AIM OF THE EXERCISE:
An exact copy of the records below is needed, with every picture left out.

Dataset entries:
▬▬▬
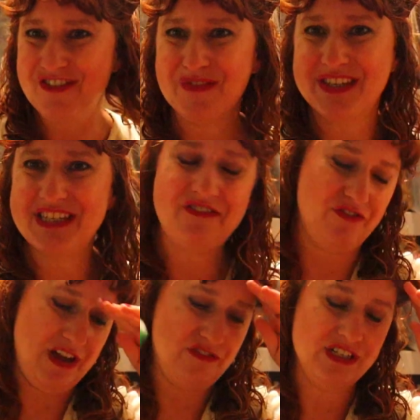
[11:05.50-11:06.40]
from
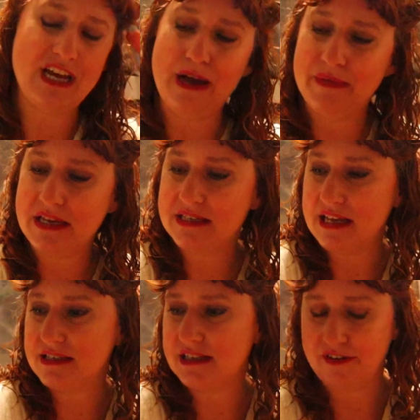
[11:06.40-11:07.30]
for every time they
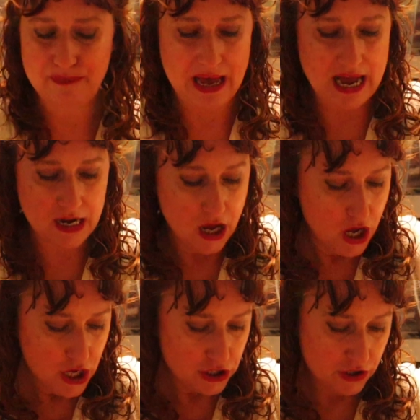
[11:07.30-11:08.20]
send stuff back.
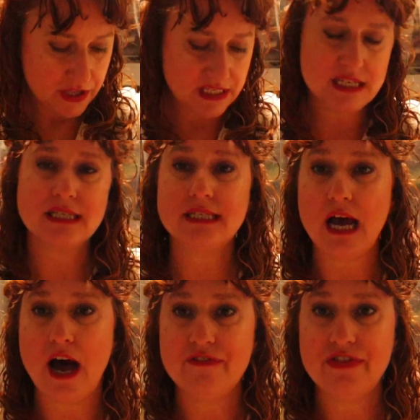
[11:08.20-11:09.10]
So this is
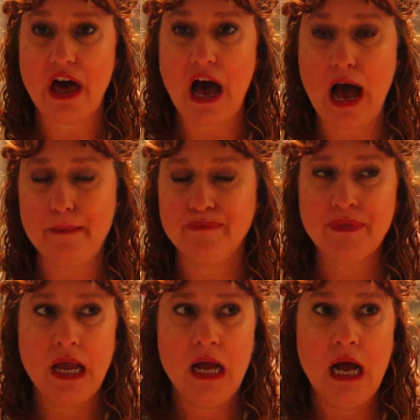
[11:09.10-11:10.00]
stuff that
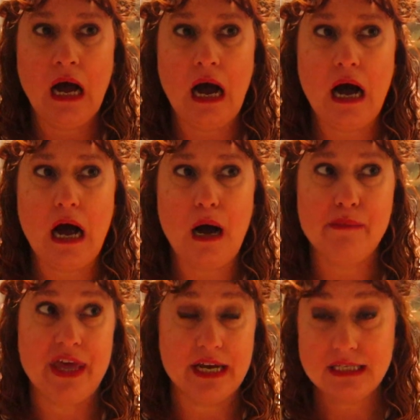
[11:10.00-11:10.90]

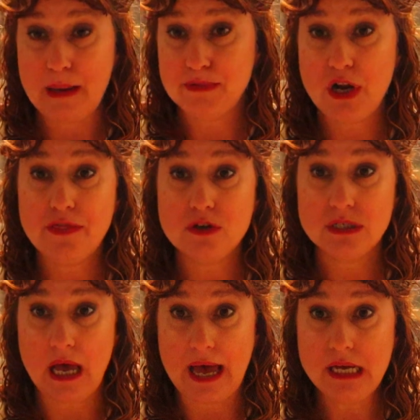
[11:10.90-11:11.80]
um, they accepted on their
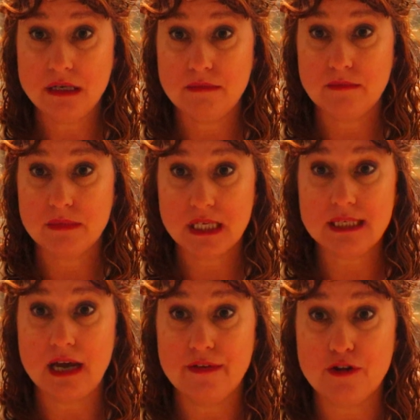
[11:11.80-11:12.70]
site to
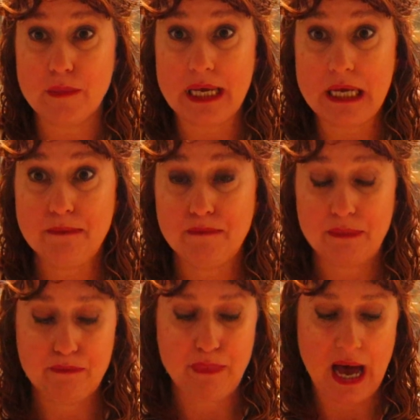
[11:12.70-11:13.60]
sell for me,
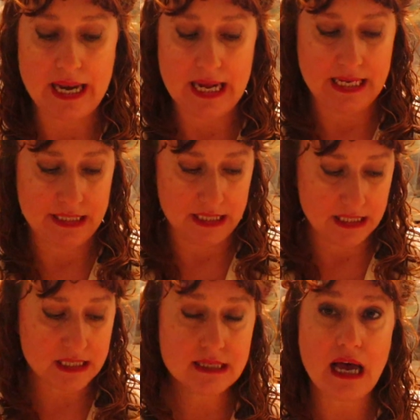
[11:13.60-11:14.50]
but it
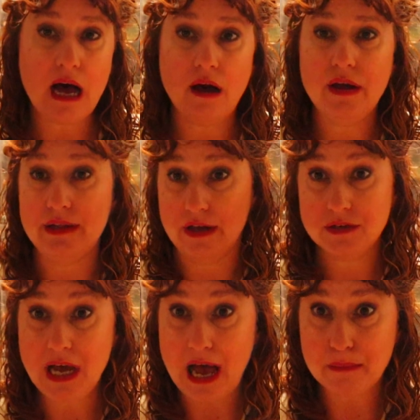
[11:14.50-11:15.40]
didn't sell in
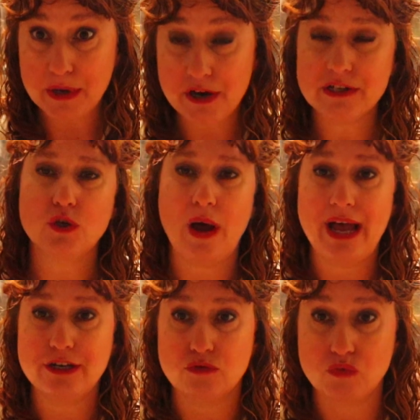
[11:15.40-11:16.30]
their time period, so I
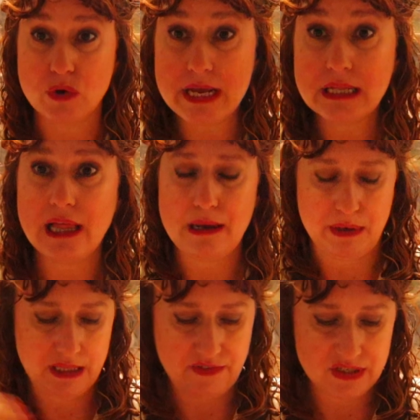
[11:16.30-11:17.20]
had to reclaim
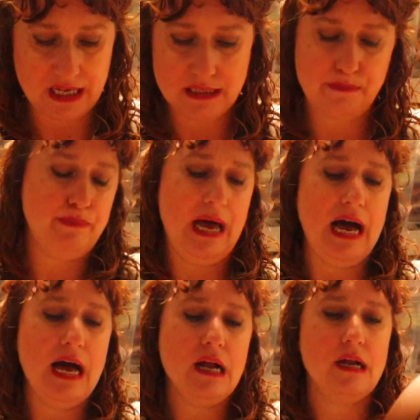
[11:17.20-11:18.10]
it. They've sent it
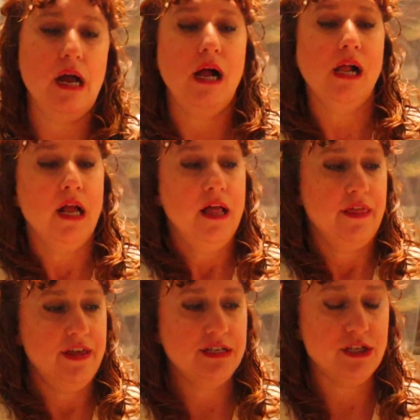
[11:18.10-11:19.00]
back.
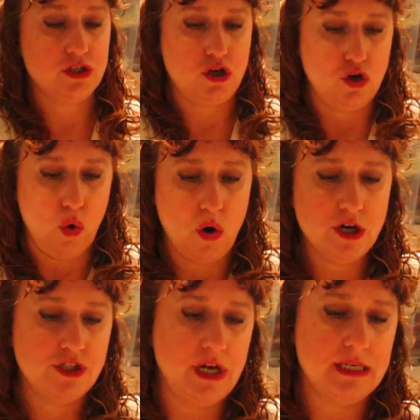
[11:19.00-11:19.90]
This is
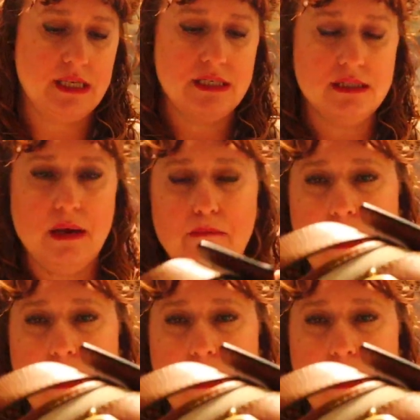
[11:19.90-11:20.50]
gorgeous. This is a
▬▬▬
THE COMPLETED TASK:
[11:05.50-11:06.40]
from
[11:06.40-11:07.30]
for every time they
[11:07.30-11:08.20]
send stuff back.
[11:08.20-11:09.10]
So this is
[11:09.10-11:10.00]
stuff that
[11:10.00-11:10.90]

[11:10.90-11:11.80]
um, they accepted on their
[11:11.80-11:12.70]
site to
[11:12.70-11:13.60]
sell for me,
[11:13.60-11:14.50]
but it
[11:14.50-11:15.40]
didn't sell in
[11:15.40-11:16.30]
their time period, so I
[11:16.30-11:17.20]
had to reclaim
[11:17.20-11:18.10]
it. They've sent it
[11:18.10-11:19.00]
back.
[11:19.00-11:19.90]
This is
[11:19.90-11:20.50]
gorgeous. This is a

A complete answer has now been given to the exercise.